Над головой было небо, полное чистого воздуха — сельского, морозного, которым так хорошо и радостно дышать, а он среди этой воздушной беспредельности умирал от того, что не может его глотнуть. Легкие забило, залило чем-то, что не пускало и уже не пустит воздух.
«Я умираю», — понял он. И на миг увидел себя словно со стороны — с выпученными глазами, разинутым ртом и красным от напряжения, но уже синеющим лицом.
В этот момент тугая волна воздуха, похожая на морскую, будто листок с ветки, сорвала его с лошадиной спины и вознесла вверх. И он в своей широченной шинели распластался и завис над землей.

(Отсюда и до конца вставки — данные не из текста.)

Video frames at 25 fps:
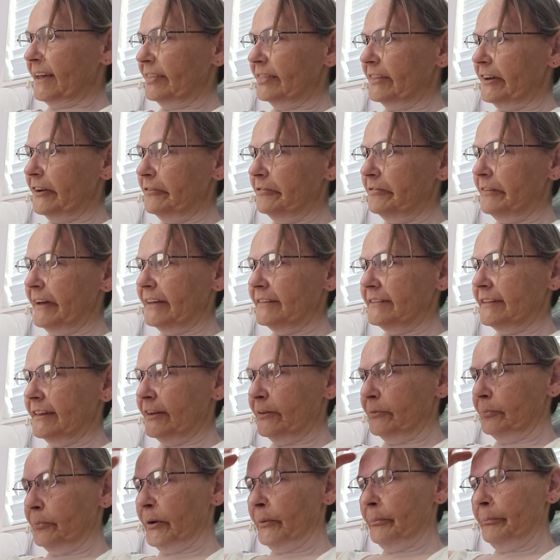Their
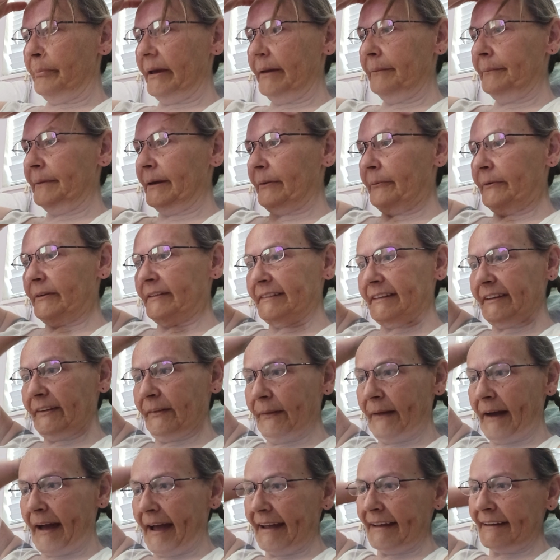faces were beaming with
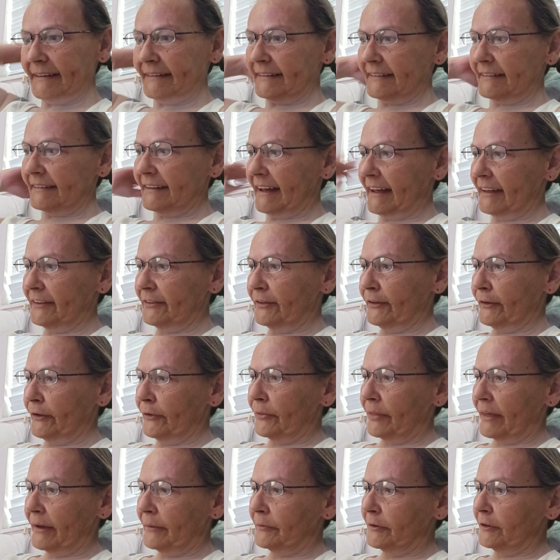delight, as though
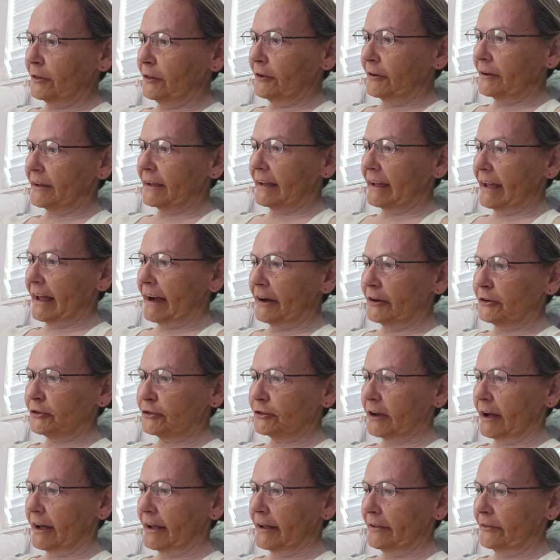they were looking at a
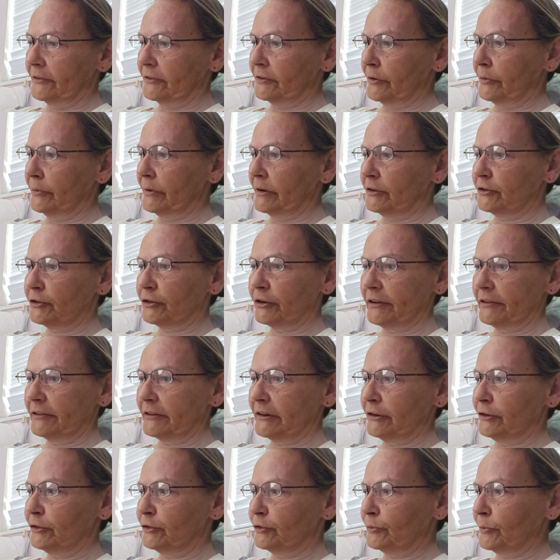child who had just
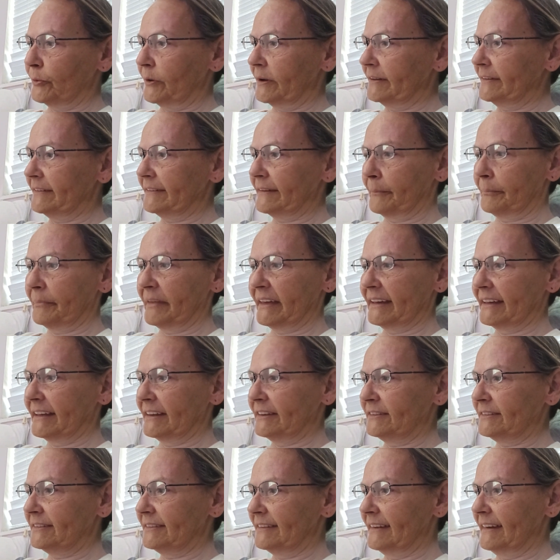enjoyed
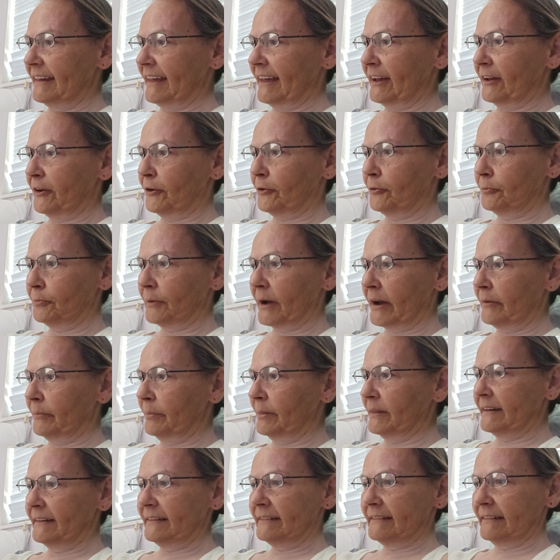something
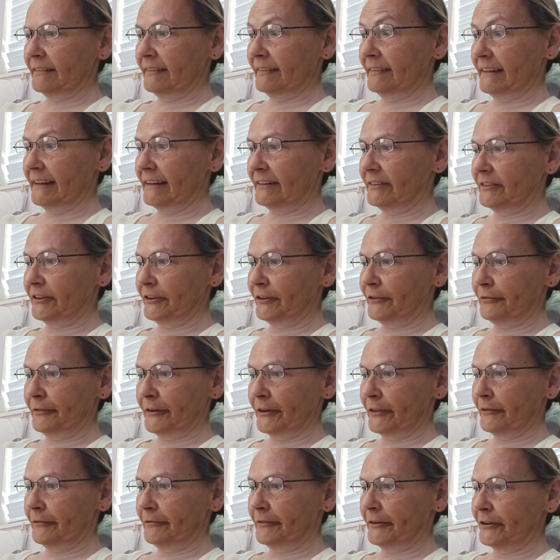incredibly delicious
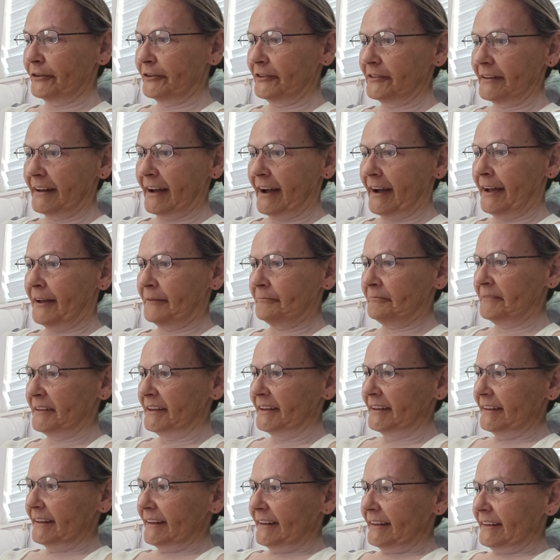for the first time.
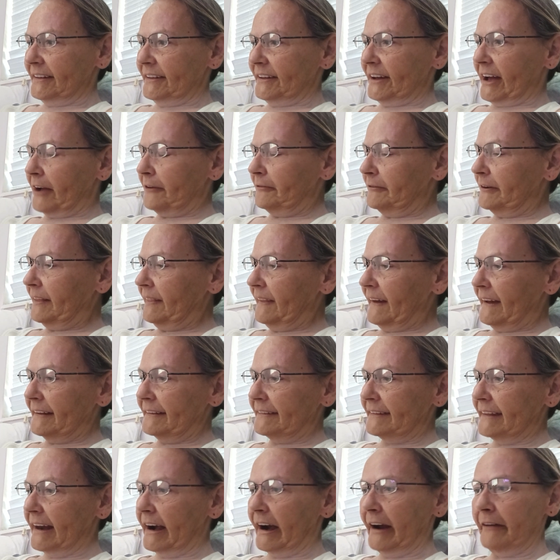I
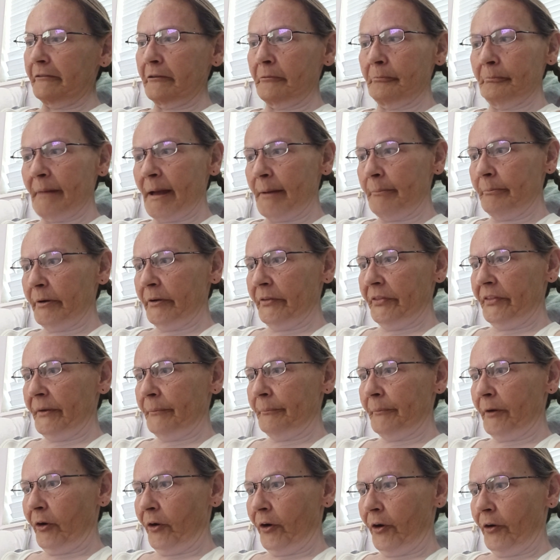realized that I remembered
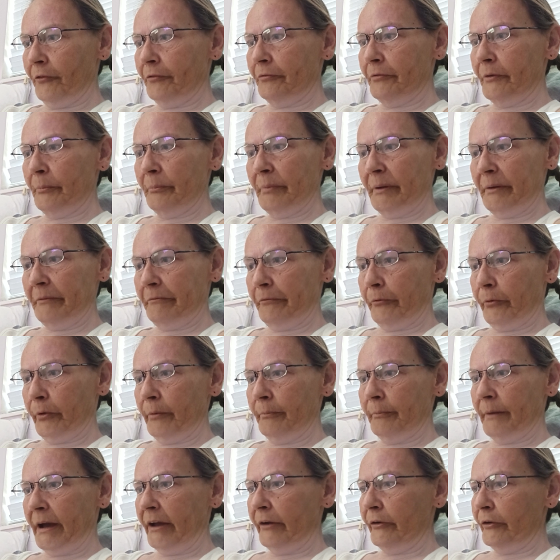them all from
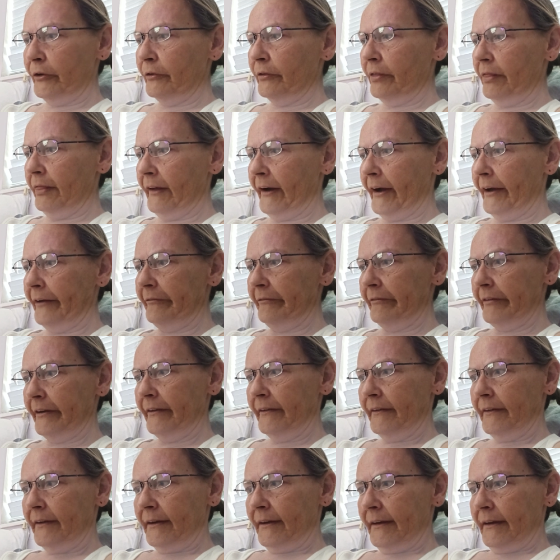before my earth life,
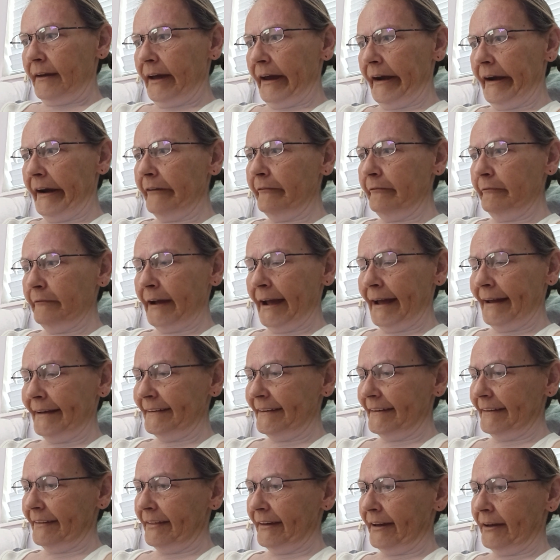and I ran
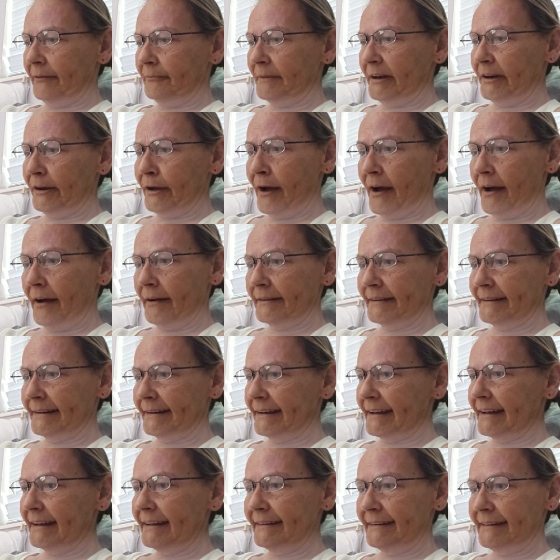to them and hugged
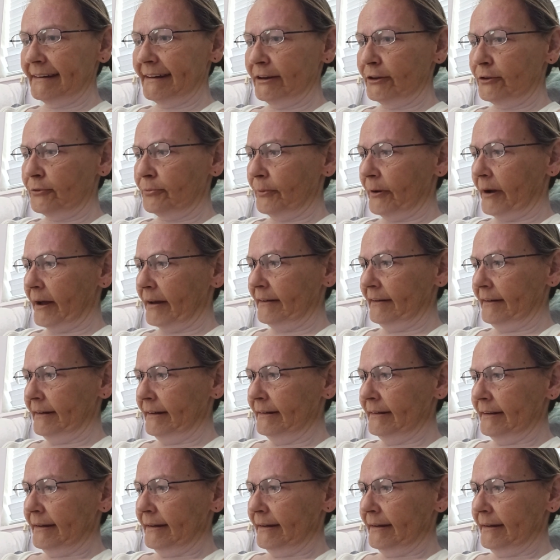and kissed each one.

Так в детских своих снах он часто парил над Арзамасом, раскинув в стороны руки и плавно, легчайшим их движением меняя направление полета и высоту. В этих снах он возносился выше купола Воскресенского собора и, уж конечно, выше колокольни и видел перед собой весь город — с извилистой Тёшей, березовым перелеском и игрушечно-маленьким реальным училищем, из окон которого, казалось ему во сне, его, разумеется, все видели. И еще во сне он думал, что эта способность летать и управлять в воздухе своим телом останется у него навсегда.
...Голикову показалось, что с того мгновения, как рванула шрапнель, прошло много времени, а скользнули всего лишь две-три секунды. Он услышал запоздалый дробный грохот разрыва и сумел выдохнуть из легких набившийся туда тротиловый дым. Тугая воздушная подушка, которая вознесла его над полем и держала на высоте, обмякла. Земля потянула Голикова за полу шинели вниз. От скорости, с которой он падал, у него захватило дыхание, живот поджался к позвоночнику. Он еще успел подумать, что к нему вернулась возможность дышать, но что падает он плохо — спиной, а способность управлять в полете своим телом у него начисто пропала.